Throughout the Bible, God’s people celebrated. They built altars of rememberance. They held festivals. They feasted together. This post is a celebration. A marking of a moment. An appreciation of what is.
My journey to motherhood was also my journey to my new physical heart.
Dreaming of being a mom, having toys and creative stuff organised like I’d always organised my classrooms (teachers you know what I mean), and growing a child who would participate in everything I’d lay out before her was my real desire.
But life happened. Trauma happened. A threshold I didn’t choose.
And some days I’m still reeling from the effects of it.
Our expectations often cloud reality, and then make reality disappointing. A let down. A not-good-enough.
I had expectations to be radiant and glowing during my pregnancy.
I radiated pain and glowed inflammation.
I had expectations to kit out and decorate my nursery.
Our cot was still flat packed in bubble wrap the day our daughter arrived.
I had expectations to have a natural birth.
I had an emergency caesar.
I had expectations to breast feed my baby.
I could barely hold her to my chest without a pillow for weeks after she was born and was forced to bottle feed her from 4 days old.
When I look back now and consider these things, a sense of sadness creeps into my heart, but just as quickly, an overwhelming sense of gratitude clouds the despair. The bottom line is that my baby girl nearly lost her mom at one week old, and that I could’ve lost my baby girl, if things hadn’t happened the way God orchestrated them to.
So GRATITUDE is my song!
THANKFULNESS is my mantra!
APPRECIATION for all that IS is my melody!
Now my expectation is to be present.
To enjoy the moment. To let things sometimes be disorganised. To enjoy the mess. To plan wonderful adventures and enjoy the haphazard outworking of them. To love my daughter with every fibre of my being – whether she’s walking in my dreams for her, or still figuring out her own. To live and teach her about Jesus. The one who saved both of us physically and who has saved both of us for eternity. To be the mom God created me to be, knowing that I’m the best mom for Cianna Hope.

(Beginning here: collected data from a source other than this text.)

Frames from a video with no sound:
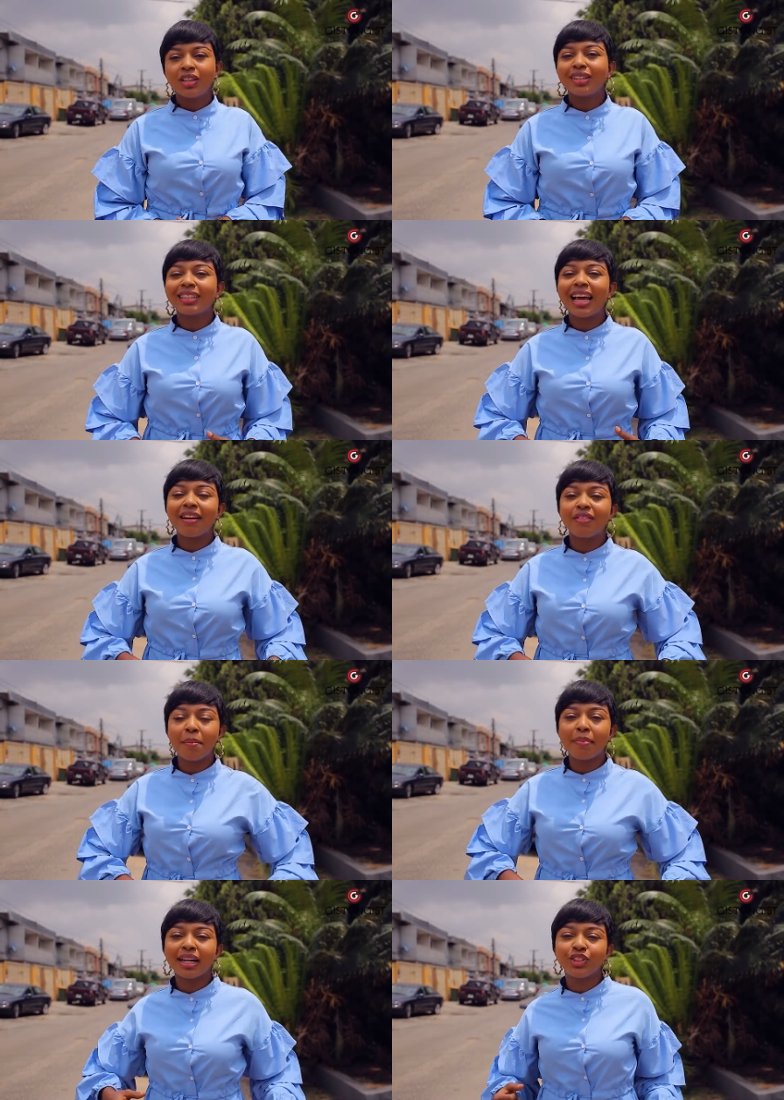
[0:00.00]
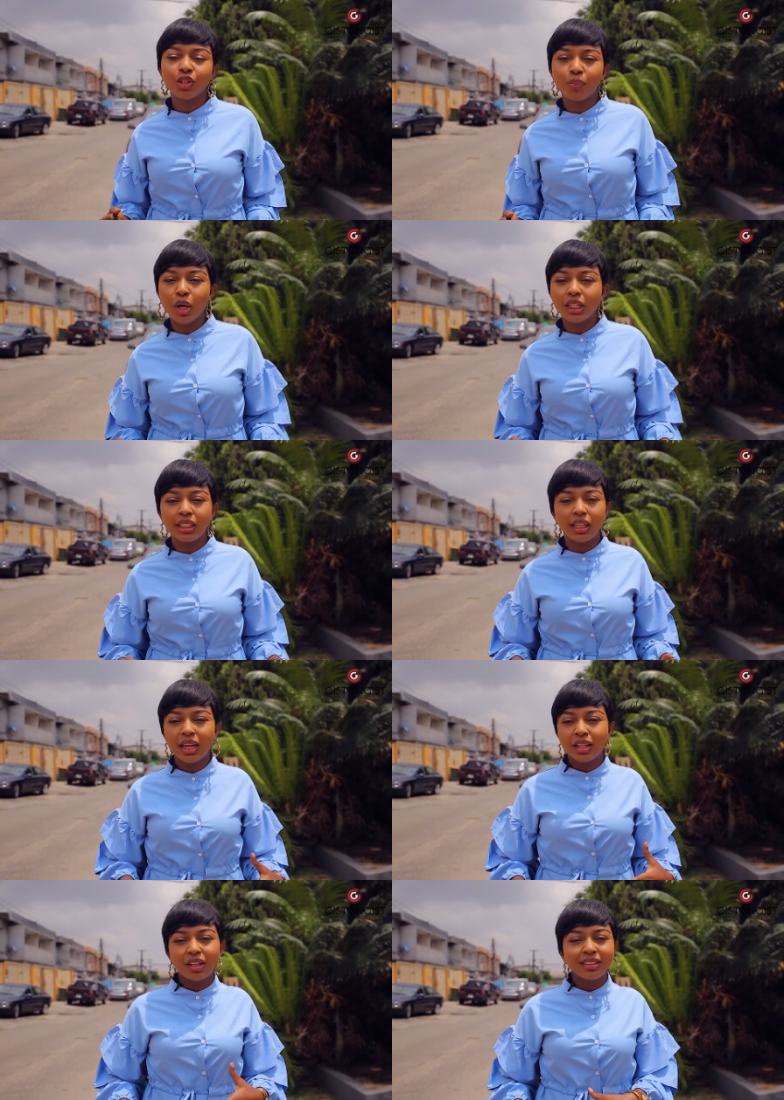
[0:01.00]
Does he have a macho body?
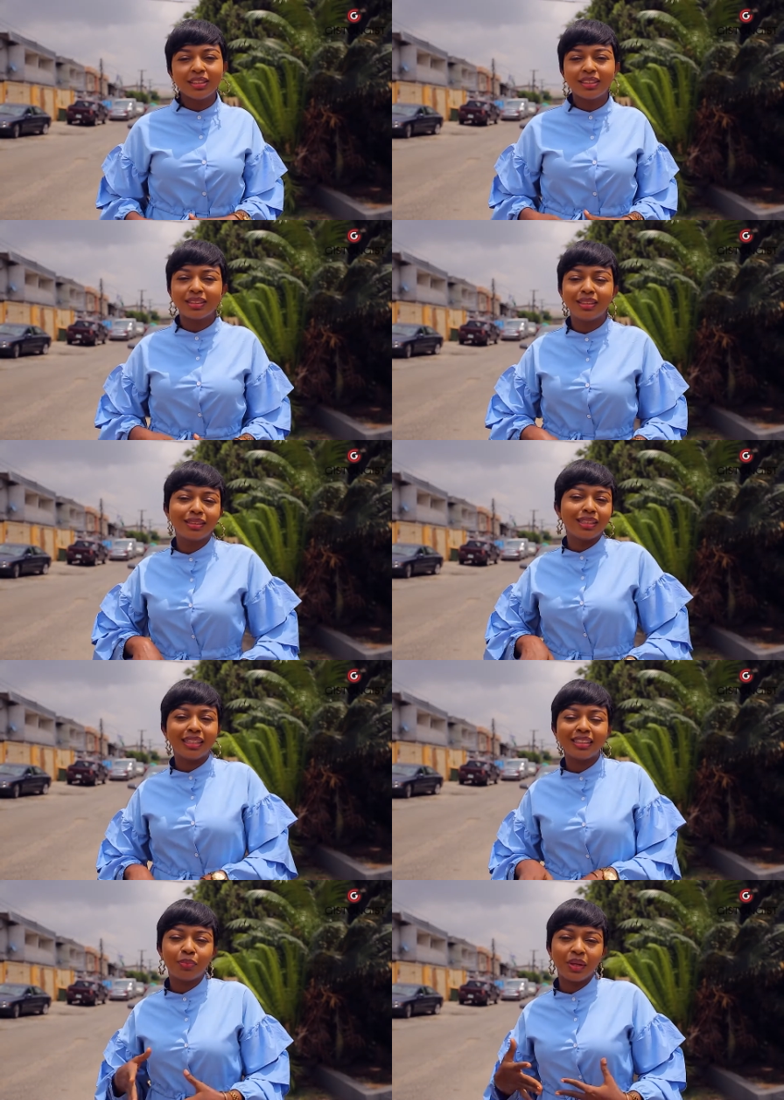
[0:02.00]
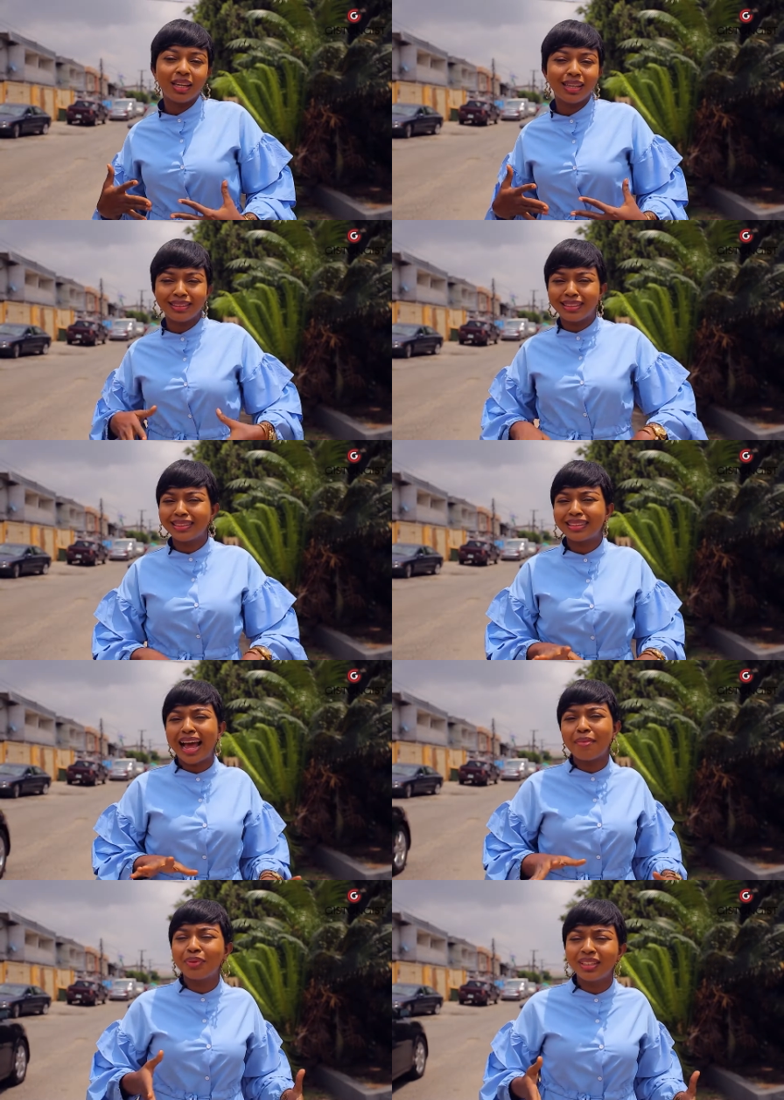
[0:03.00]
Is this thing big? Is this
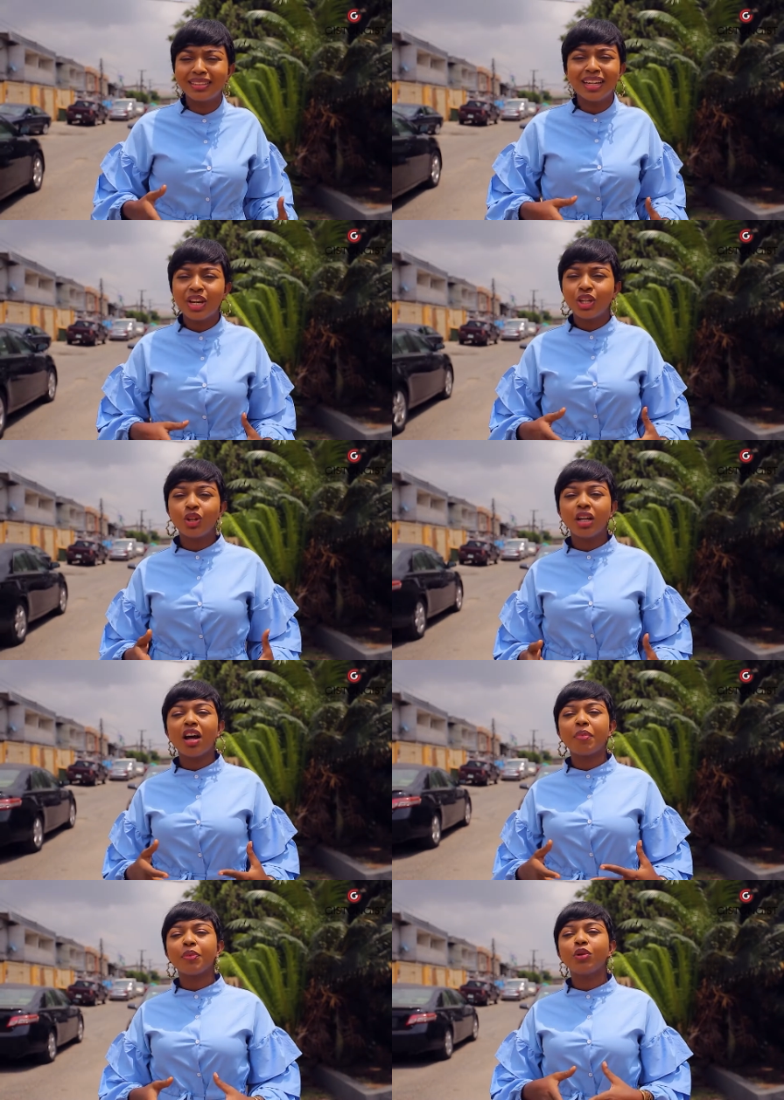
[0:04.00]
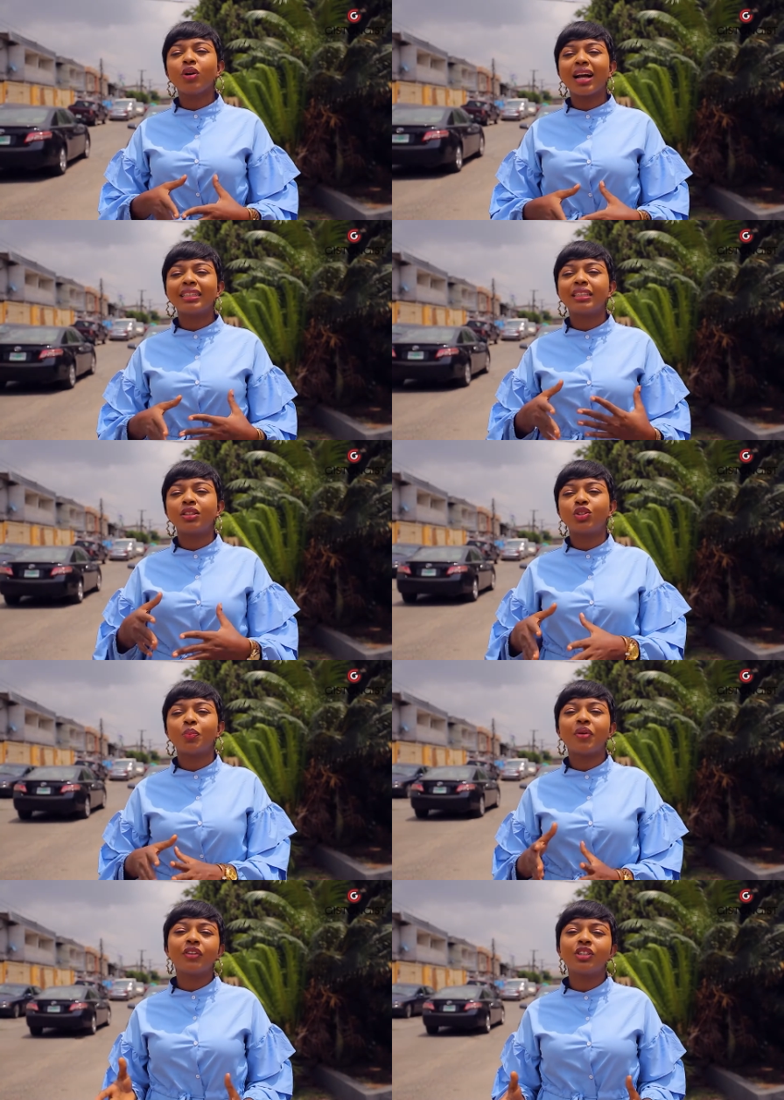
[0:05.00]
happening? You know, a lot of people look at the
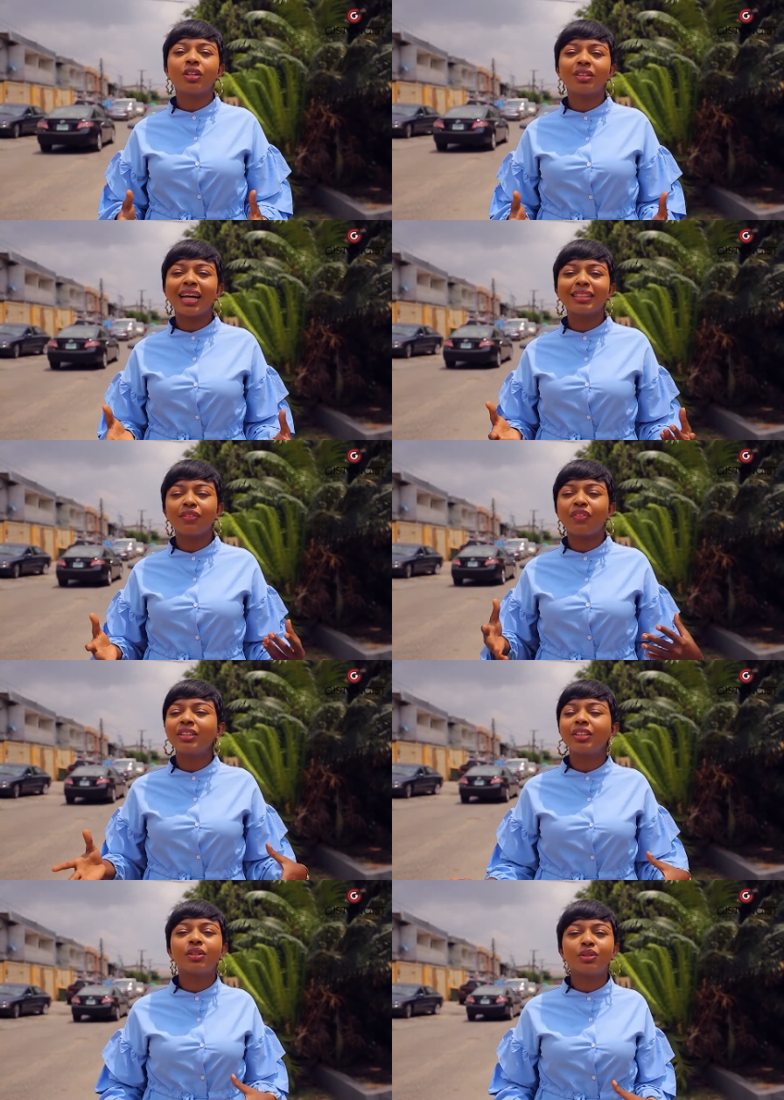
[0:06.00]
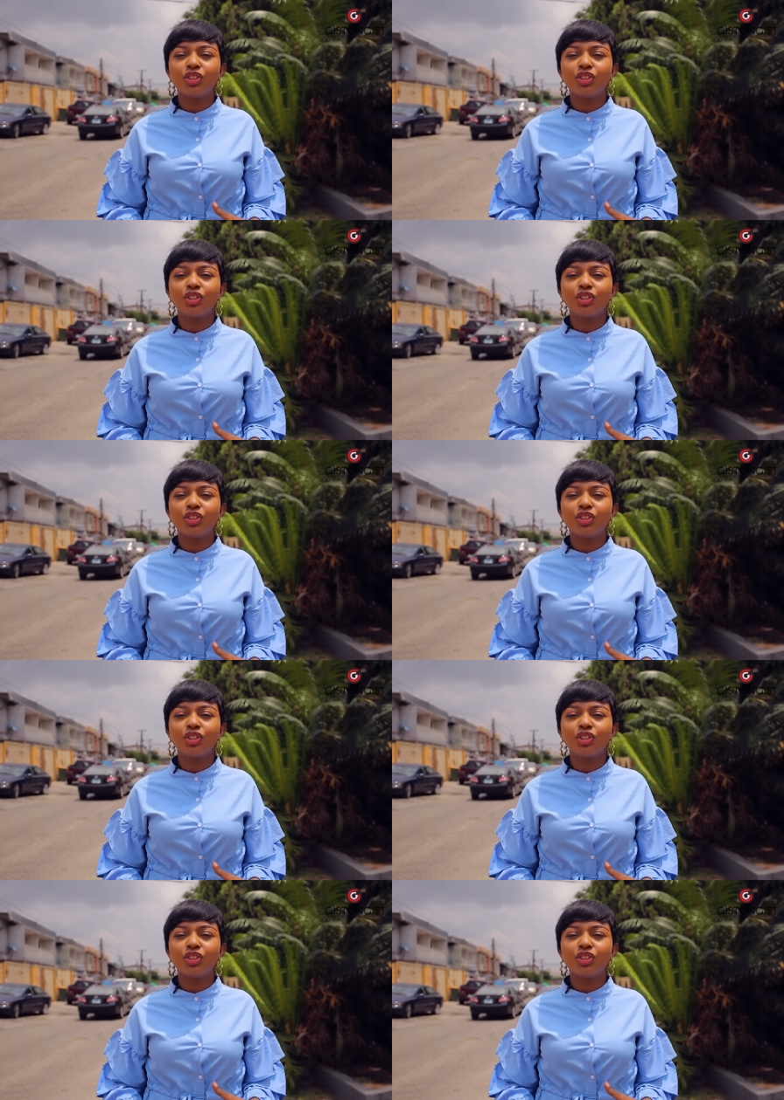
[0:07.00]
superficial, that's the physical.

Today I am grateful for the gift of motherhood. For my journey to motherhood. For my continued journey of motherhood.
And I’m grateful for the gift of heart surgery that’s allowed me to be here today. For my journey to here and for my continued journey of life here. I’m grateful for the hope of life with Jesus and I’m grateful for God’s goodness!
Happy mothers day to you beautiful mom’s!
Squeeze your children lots today!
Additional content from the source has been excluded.